As you can see with the attached picture, the new ipod touch 5gen suffers greens dots (3 here) fare when pointing the camera against direct light. The front facttime camera suffers the same, which is quite annoying because:

1. the iphone 4s doesn't have this problem
2. I have a green dot when facetiming everytime the light in my room is directly behind my head
3. Apple would probably say: you held it the wrong way:(

Do you guys' shiny new touches have this problem? Please let me know.
 
Hmmmm interesting. Guess we'll have to wait other users of the newest touch confirm this to determine whether it's a widespread problem or maybe it affects only your unit.
 
Hmmmm interesting. Guess we'll have to wait other users of the newest touch confirm this to determine whether it's a widespread problem or maybe it affects only your unit.

So i tried ipod touch 4gen, iphone 4s, both didn't have this problem. The new ipad has pretty much the same flare (ghosting) with different color, but not as bad.

I assume it's just a normal lens thing, just wondering what caused the difference between the devices...
 
Those bulbs look like they might be florescent. Are they? I know some florescent bulbs can have a weird spectrum of frequencies compared to the sun or incandescent bulbs.

Does the lens flare show up in a different colour when photographing a normal incandescent bulb?
 
Those bulbs look like they might be florescent. Are they? I know some florescent bulbs can have a weird spectrum of frequencies compared to the sun or incandescent bulbs.

Does the lens flare show up in a different colour when photographing a normal incandescent bulb?

Or how about taking a normal photo...
 
I moved through my house taking photos of lights, both overhead and on the table. The only green spots I saw was when I was aiming straight up, directly into the spots of my track lights over the kitchen sink. They are very bright.

Out of curiosity, I aimed my Nikon camera at the same lights and saw two bright blue lines coming off the spots.

No big deal - just light bouncing off lens/camera components. Don't aim directly into lights or the sun.
 
As you can see with the attached picture, the new ipod touch 5gen suffers greens dots (3 here) fare when pointing the camera against direct light. The front facttime camera suffers the same...
The lens in the iPT5 has a higher quality, so the lens captures more light and “produces” lens flares.
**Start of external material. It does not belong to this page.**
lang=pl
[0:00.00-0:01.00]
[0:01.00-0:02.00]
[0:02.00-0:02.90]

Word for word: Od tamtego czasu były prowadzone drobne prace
I moved through my house taking photos of lights, both overhead and on the table. The only green spots I saw was when I was aiming straight up, directly into the spots of my track lights over the kitchen sink. They are very bright. Out of curiosity, I aimed my Nikon camera at the same lights and saw two bright blue lines coming off the spots.
This is the result of a polarizing filter.
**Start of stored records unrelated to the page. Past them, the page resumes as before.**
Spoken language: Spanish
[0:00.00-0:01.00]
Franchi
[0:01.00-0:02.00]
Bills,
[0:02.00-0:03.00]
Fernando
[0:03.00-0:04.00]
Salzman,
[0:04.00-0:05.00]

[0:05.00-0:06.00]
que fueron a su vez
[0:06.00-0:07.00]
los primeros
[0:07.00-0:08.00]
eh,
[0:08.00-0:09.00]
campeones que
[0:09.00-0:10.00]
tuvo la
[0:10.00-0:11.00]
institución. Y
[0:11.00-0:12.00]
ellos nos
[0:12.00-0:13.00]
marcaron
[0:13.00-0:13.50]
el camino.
No big deal - just light bouncing off lens/camera components. Don't aim directly into lights or the sun.
Of course not. :)

I want the light on the object, not directly in my camera lens.
 
From SNL “I just get annoyed, when I point my iPhone directly towards the sun I get a slight purplish hue in my photos” You're not supposed to be taking picture of light bulbs, or the sun with a normal mobile camera.